BEGIN

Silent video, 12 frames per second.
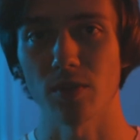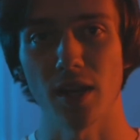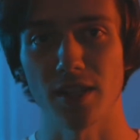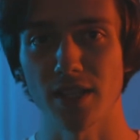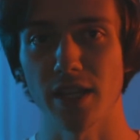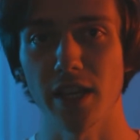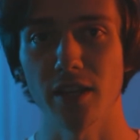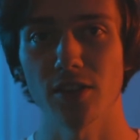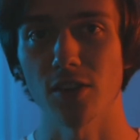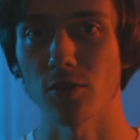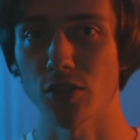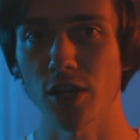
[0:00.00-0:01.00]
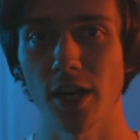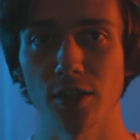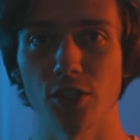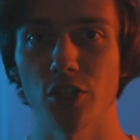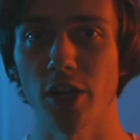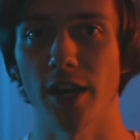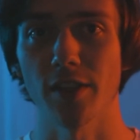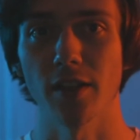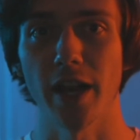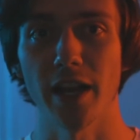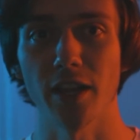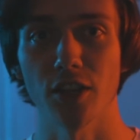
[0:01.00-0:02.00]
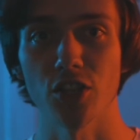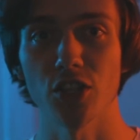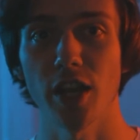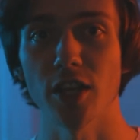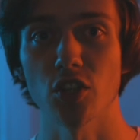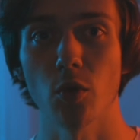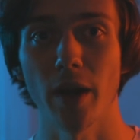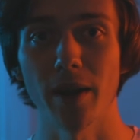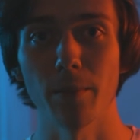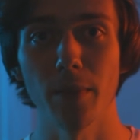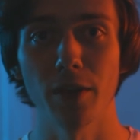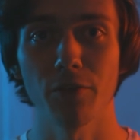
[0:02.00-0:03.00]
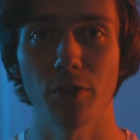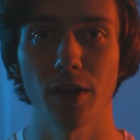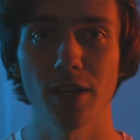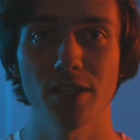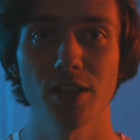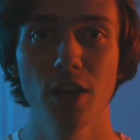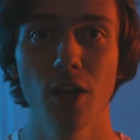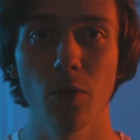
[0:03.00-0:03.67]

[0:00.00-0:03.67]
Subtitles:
a scene. So shot to shot, the lighting can change quite a bit for us.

END

Set down each entry above word for word, without its pictures.

Silent video, 12 frames per second.
[0:00.00-0:01.00]
[0:01.00-0:02.00]
[0:02.00-0:03.00]
[0:03.00-0:03.67]

[0:00.00-0:03.67]
Subtitles:
a scene. So shot to shot, the lighting can change quite a bit for us.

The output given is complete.